I've actually written an entire book on this topic--Hell? No! Why You Can Be Certain There's No Such Place As Hell, (for anyone interested, you can get a free ecopy of Did Jesus Believe in Hell?, one of the most compelling chapters in my book at www.thereisnohell.com), but if I may, let me share one of the many points I make in it to explain why.
If one is willing to look, there's substantial evidence contained in the gospels to show that Jesus opposed the idea of Hell. For example, in Luke 9:51-56, is a story about his great disappointment with his disciples when they actually suggested imploring God to rain FIRE on a village just because they had rejected him. His response: "You don't know what spirit is inspiring this kind of talk!" Presumably, it was NOT the Holy Spirit. He went on, trying to explain how he had come to save, heal and relieve suffering, not be the CAUSE of it.

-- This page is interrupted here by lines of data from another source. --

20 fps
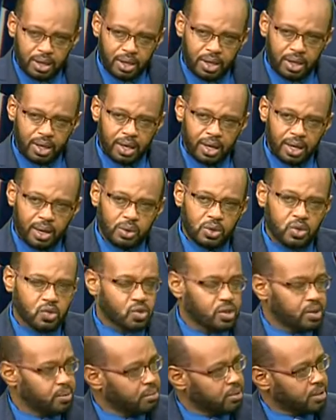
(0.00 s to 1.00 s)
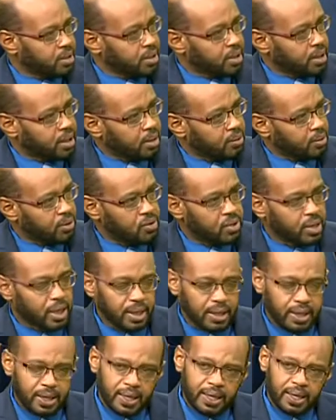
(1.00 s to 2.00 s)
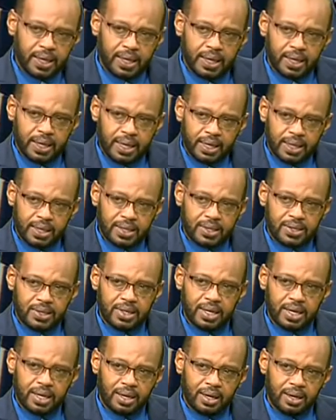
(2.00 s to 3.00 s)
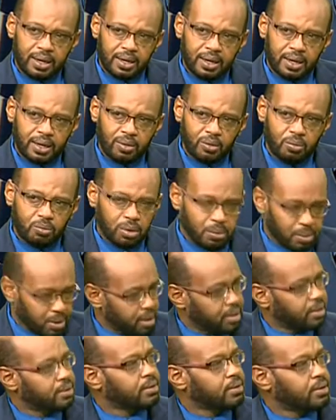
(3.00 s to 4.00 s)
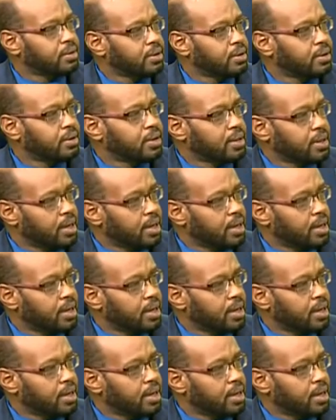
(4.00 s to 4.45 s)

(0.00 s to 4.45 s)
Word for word: آه، والصين من جهه ولذلك آه، هذه الزياره ربما نعم.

So it only stands to reason that this same Jesus, who was appalled at the very idea of burning a few people, for a few horrific minutes until they were dead, could never, ever burn BILLIONS of people for an ETERNITY!
True, there are a few statements that made their way into the copies of copies of copies of the gospel texts which place “Hell” on Jesus’ lips, but these adulterations came along many decades after his death, most likely due to the Church filling up with Greeks who imported their belief in Hades with them when they converted.
Bear in mind that the historical Protestant doctrine of the inspiration of the Scriptures applies only to the original autographs, not the copies. But sadly, the interpolations that made their way into those copies have provided a convenient excuse for a lot of people to get around following Jesus’ real message.